Example: Multi-Asset Strategy#
Here’s a complete example using multiple assets with DataBento:
from lumibot.strategies import Strategy
from lumibot.entities import Asset, Order
from lumibot.backtesting import DataBentoDataBacktesting
import pandas as pd
class MultiAssetStrategy(Strategy):
def initialize(self):
# Portfolio of futures contracts
self.assets = [
Asset("MES", asset_type=Asset.AssetType.CONT_FUTURE), # Micro S&P 500
Asset("MNQ", asset_type=Asset.AssetType.CONT_FUTURE), # Micro NASDAQ 100
Asset("M2K", asset_type=Asset.AssetType.CONT_FUTURE), # Micro Russell 2000
]
self.lookback_period = 20
def on_trading_iteration(self):
for asset in self.assets:
# Get data for each asset
bars = self.get_historical_prices(asset, self.lookback_period, "day")
if bars and len(bars.df) >= self.lookback_period:
# Calculate momentum
returns = bars.df['close'].pct_change().dropna()

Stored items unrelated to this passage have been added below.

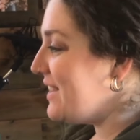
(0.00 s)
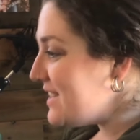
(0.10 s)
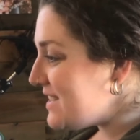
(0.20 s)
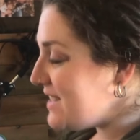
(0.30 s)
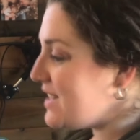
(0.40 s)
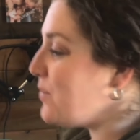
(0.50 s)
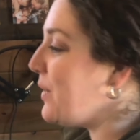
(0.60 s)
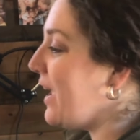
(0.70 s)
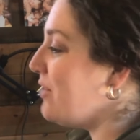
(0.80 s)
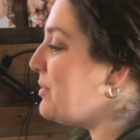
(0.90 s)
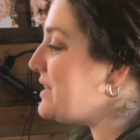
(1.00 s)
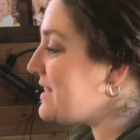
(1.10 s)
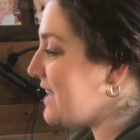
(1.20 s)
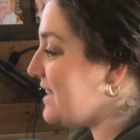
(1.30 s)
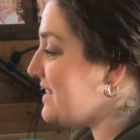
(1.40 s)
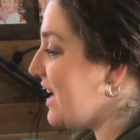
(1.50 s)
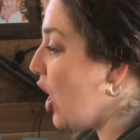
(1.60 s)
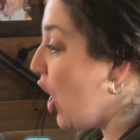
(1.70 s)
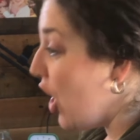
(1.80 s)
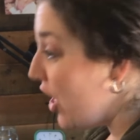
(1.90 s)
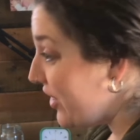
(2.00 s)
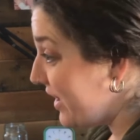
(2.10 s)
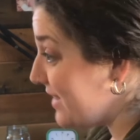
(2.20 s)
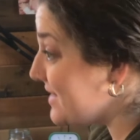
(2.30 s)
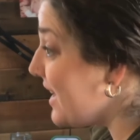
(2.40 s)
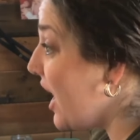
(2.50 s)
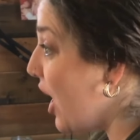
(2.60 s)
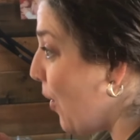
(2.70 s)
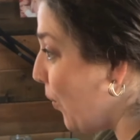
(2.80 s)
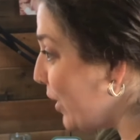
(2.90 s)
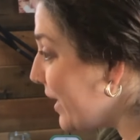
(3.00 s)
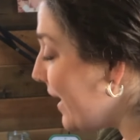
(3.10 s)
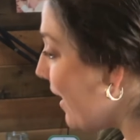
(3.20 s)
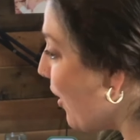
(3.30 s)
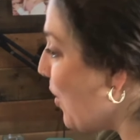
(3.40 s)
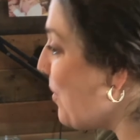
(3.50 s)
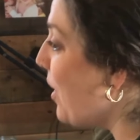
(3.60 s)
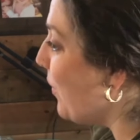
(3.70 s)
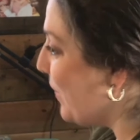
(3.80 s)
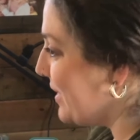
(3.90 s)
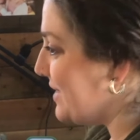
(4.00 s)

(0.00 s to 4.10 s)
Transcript: This season, we have been discussing all things working at home with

momentum = returns.tail(5).mean() # 5-day average return
position = self.get_position(asset)
# Long momentum strategy
if momentum > 0.001: # Positive momentum threshold
if position is None or position.quantity <= 0:
order = self.create_order(asset, 1, "buy")
self.submit_order(order)
# Short momentum strategy
elif momentum < -0.001: # Negative momentum threshold
if position is None or position.quantity >= 0:
if position and position.quantity > 0:
# Close long first
close_order = self.create_order(asset, position.quantity, "sell")

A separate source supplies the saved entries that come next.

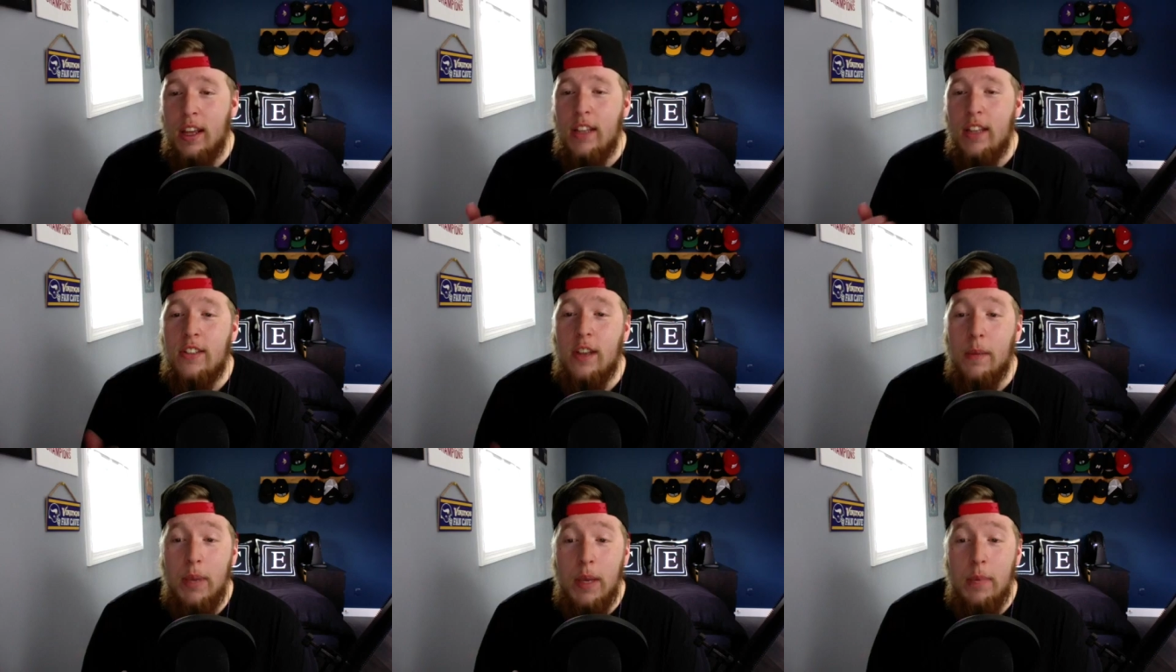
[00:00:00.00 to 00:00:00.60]

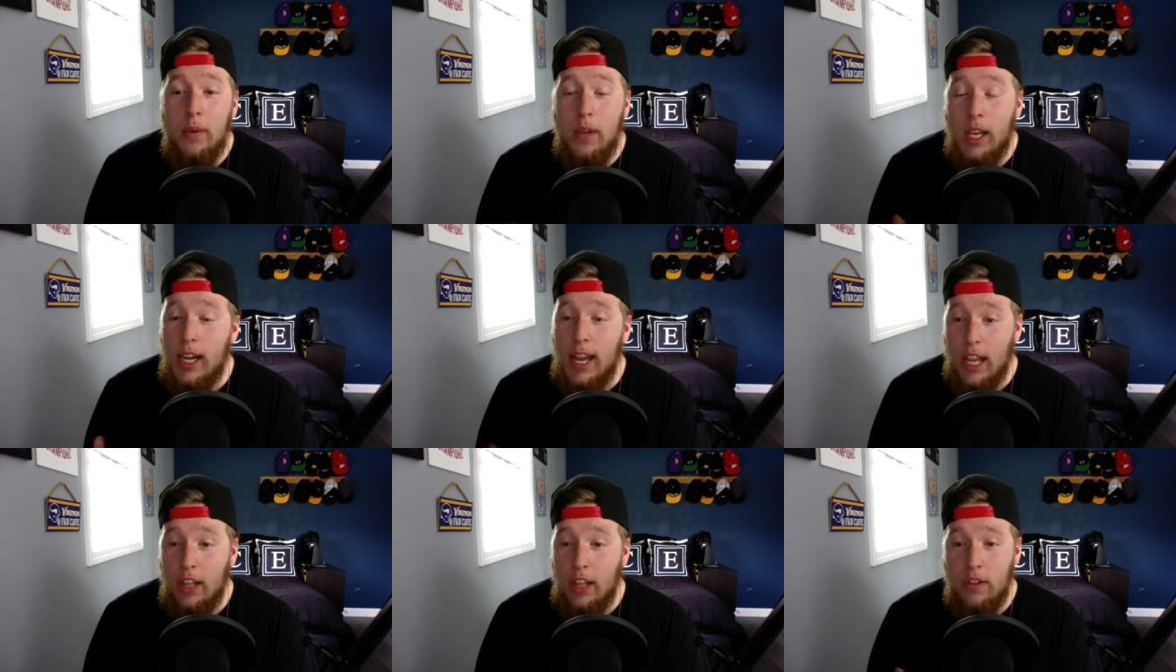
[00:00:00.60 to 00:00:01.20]
some people can
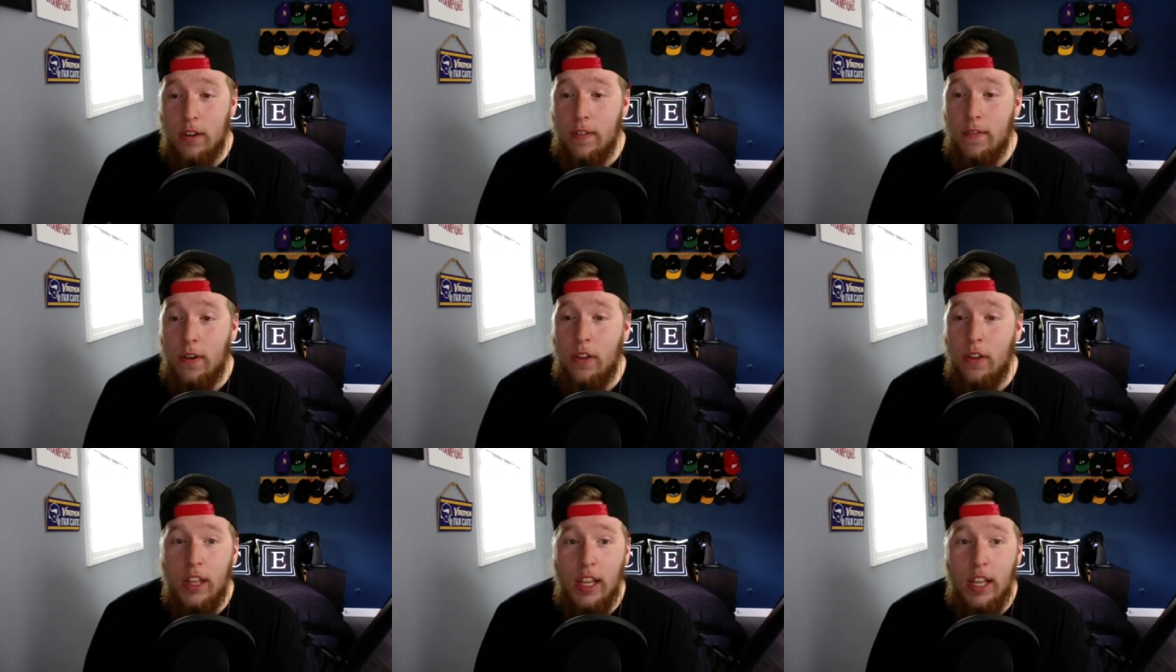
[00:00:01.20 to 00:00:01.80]
answer it
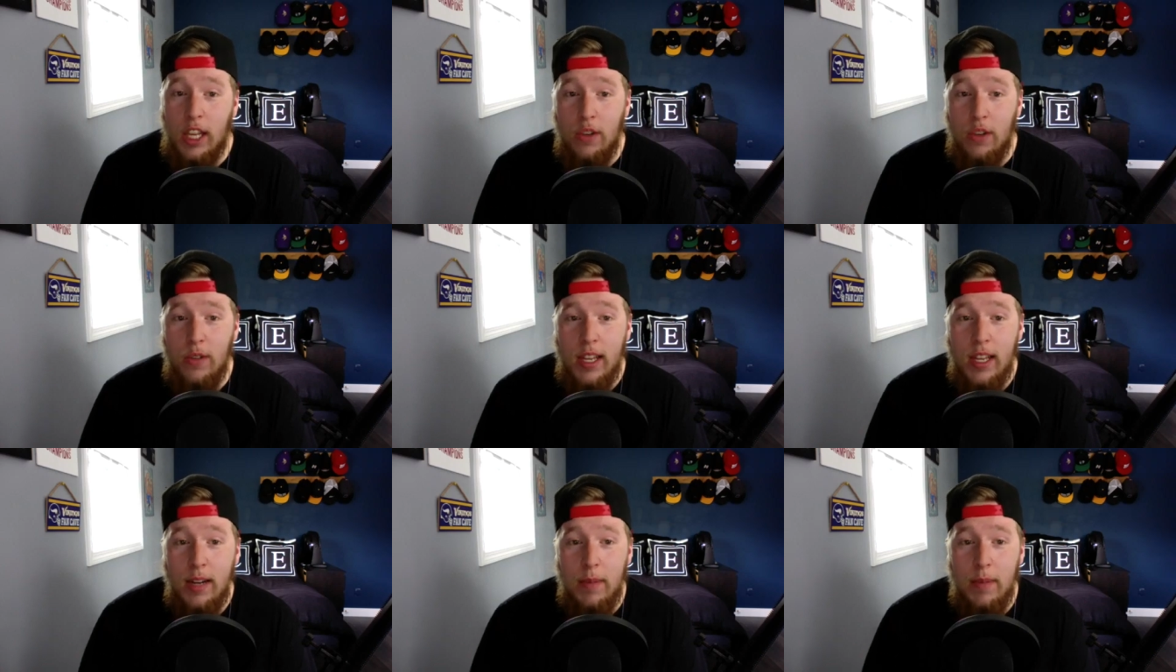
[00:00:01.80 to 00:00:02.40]
fully like you
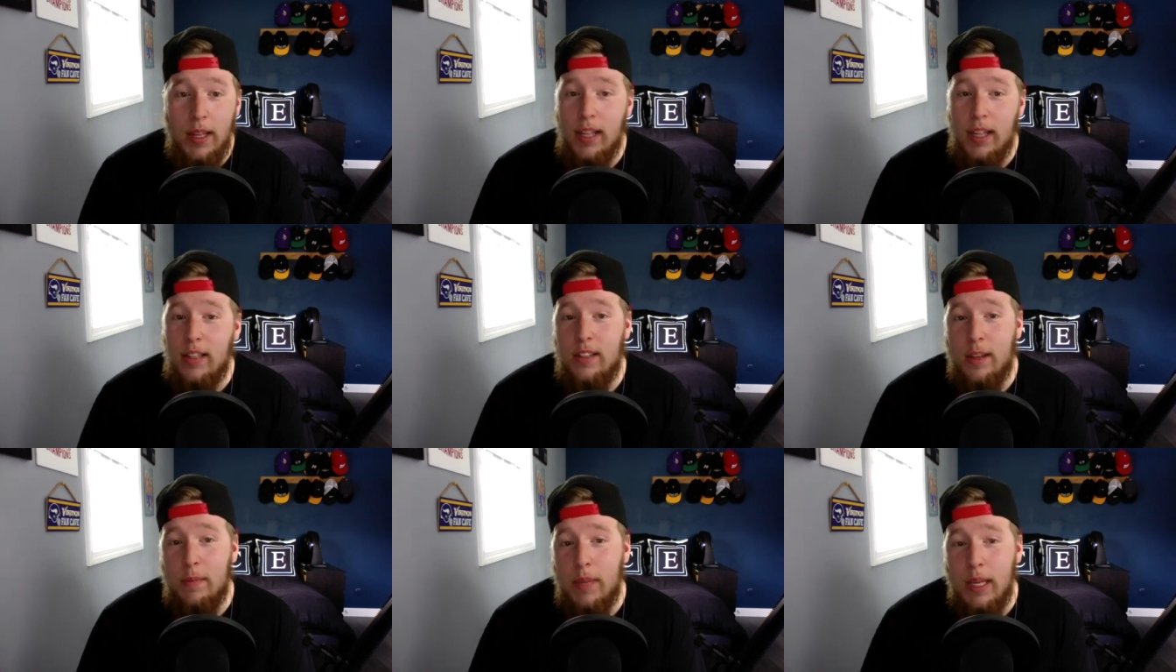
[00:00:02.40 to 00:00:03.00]
did, but then
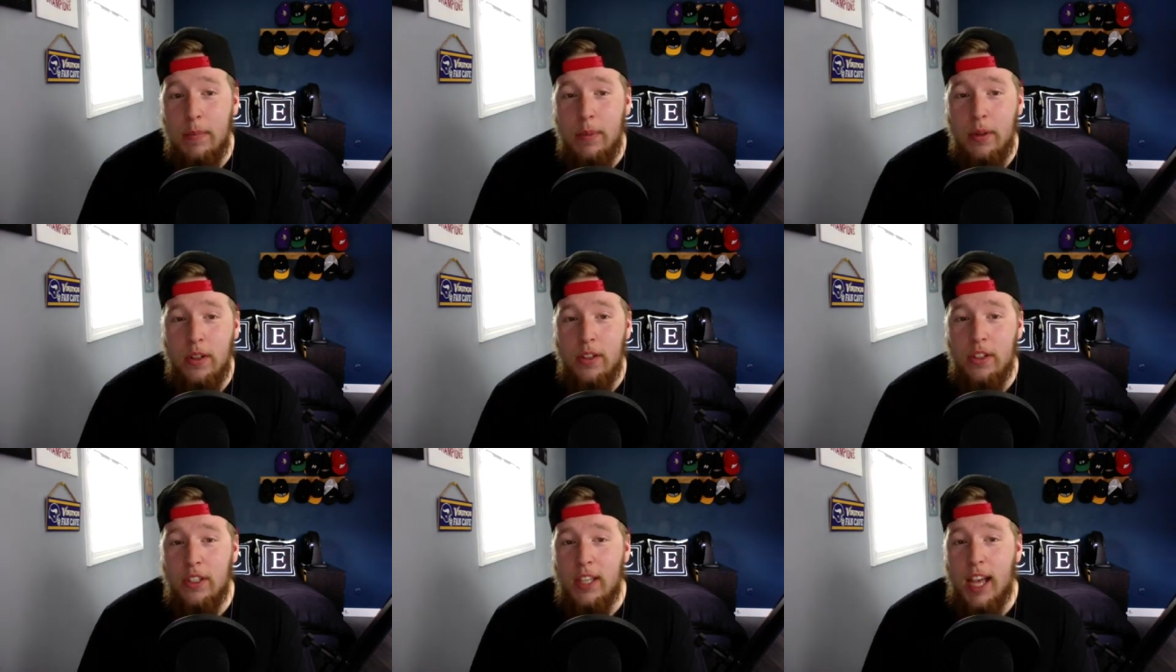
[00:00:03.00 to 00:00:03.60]
some people
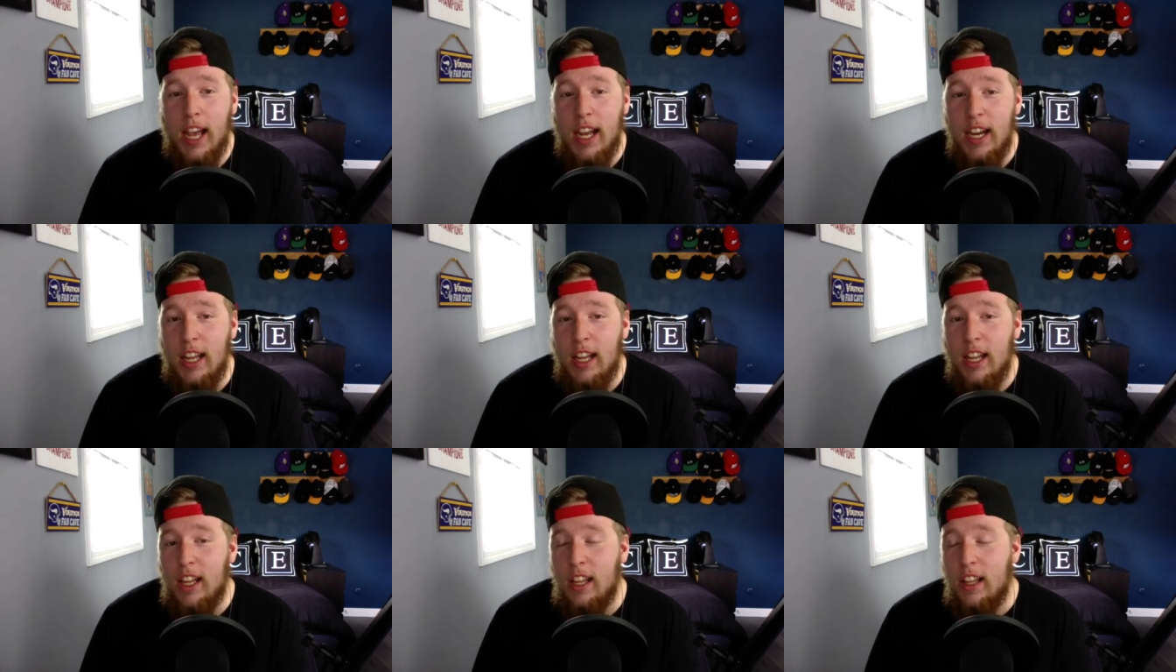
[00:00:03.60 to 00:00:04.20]
just kind
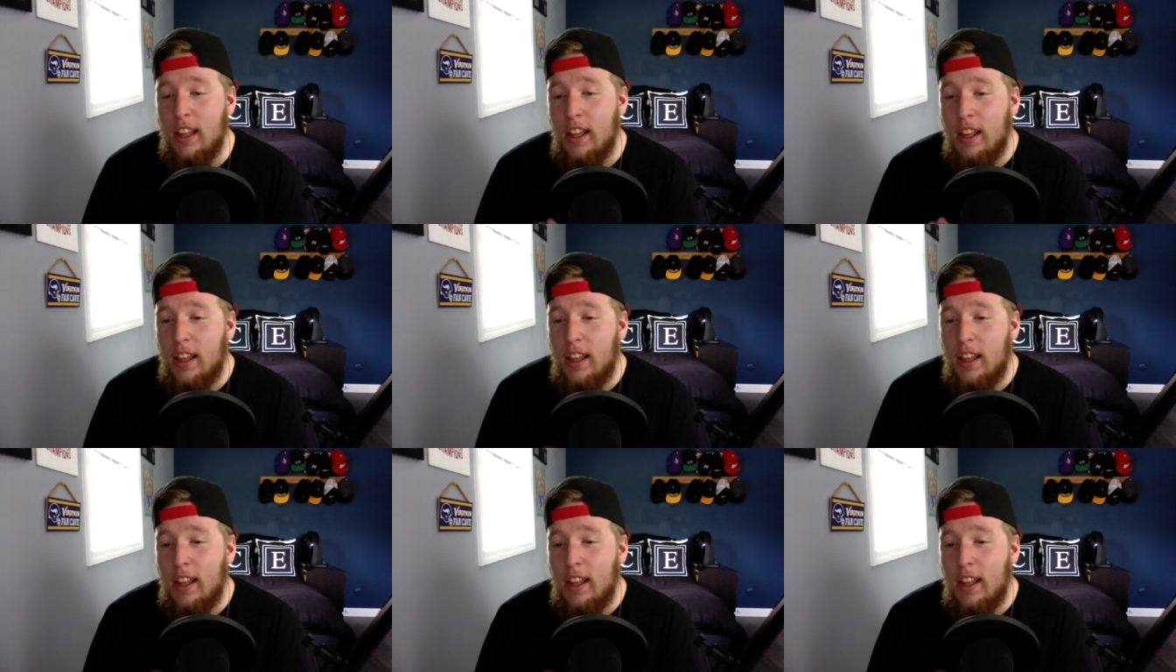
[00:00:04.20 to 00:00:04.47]
of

self.submit_order(close_order)
# Then go short
order = self.create_order(asset, 1, "sell")
self.submit_order(order)
if __name__ == "__main__":
results = MultiAssetStrategy.backtest(
DataBentoDataBacktesting,
benchmark_asset=Asset("SPY", Asset.AssetType.STOCK)
)
Error Handling#
Handle common DataBento issues gracefully:
class RobustStrategy(Strategy):
def on_trading_iteration(self):
try:
bars = self.get_historical_prices(self.asset, 20, "minute")
if bars is None or bars.df.empty:
self.log_message("No data available", color="yellow")
return
# Your strategy logic here
except Exception as e:
self.log_message(f"Data error: {e}", color="red")
return
Performance Optimization#
Tips for optimizing DataBento performance:
Minimize Data Requests
Request data once and reuse it within the same iteration.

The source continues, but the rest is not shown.